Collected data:
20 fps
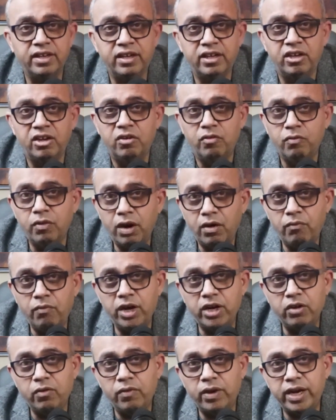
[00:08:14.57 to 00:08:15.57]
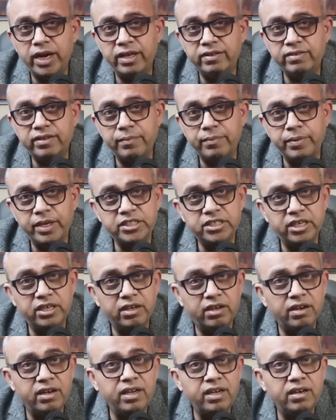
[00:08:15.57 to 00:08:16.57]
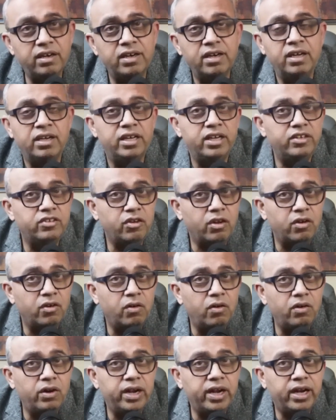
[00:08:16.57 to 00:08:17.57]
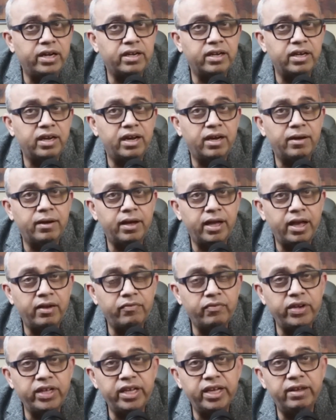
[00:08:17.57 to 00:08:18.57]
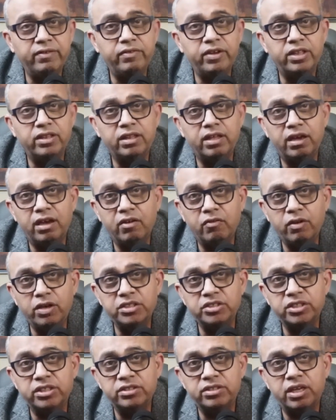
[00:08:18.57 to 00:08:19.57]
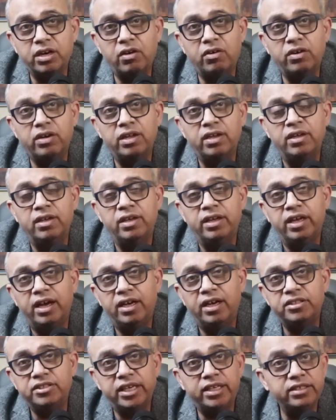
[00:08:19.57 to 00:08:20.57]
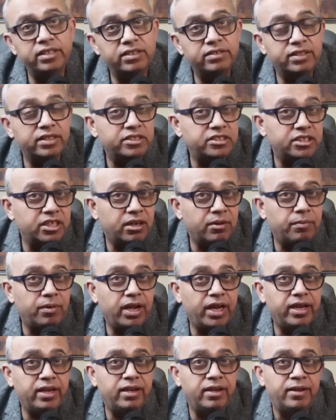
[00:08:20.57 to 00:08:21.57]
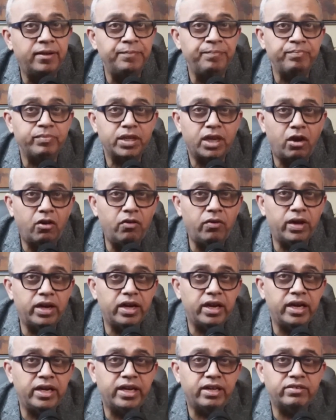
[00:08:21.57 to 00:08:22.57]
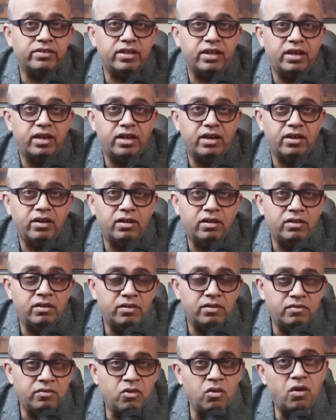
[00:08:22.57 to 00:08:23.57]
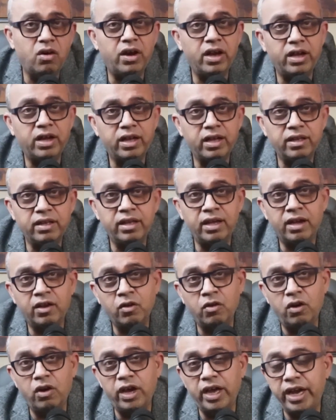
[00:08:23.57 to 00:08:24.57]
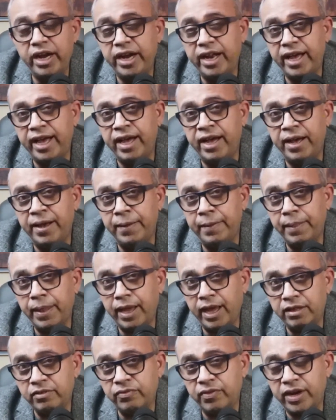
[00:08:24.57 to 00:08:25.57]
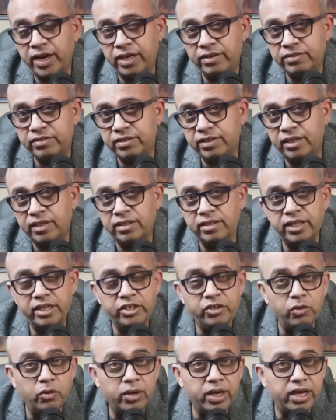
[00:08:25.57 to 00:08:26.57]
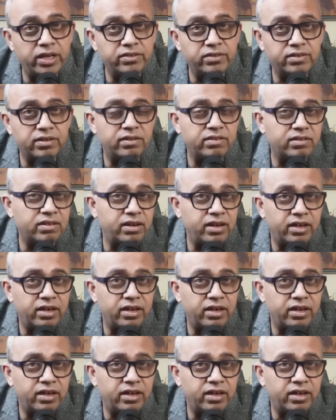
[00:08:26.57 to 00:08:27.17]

Verve 101, as I mentioned earlier, is on hold at FDA with questions around changes in germline. However, it has a go ahead as far as the UK is concerned.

» What is required
Give the lines again exactly, beginning with the first line of the records above and ending with the line that contains "[00:08:21.57 to 00:08:22.57]", and include no pictures.

» Worked solution
20 fps
[00:08:14.57 to 00:08:15.57]
[00:08:15.57 to 00:08:16.57]
[00:08:16.57 to 00:08:17.57]
[00:08:17.57 to 00:08:18.57]
[00:08:18.57 to 00:08:19.57]
[00:08:19.57 to 00:08:20.57]
[00:08:20.57 to 00:08:21.57]
[00:08:21.57 to 00:08:22.57]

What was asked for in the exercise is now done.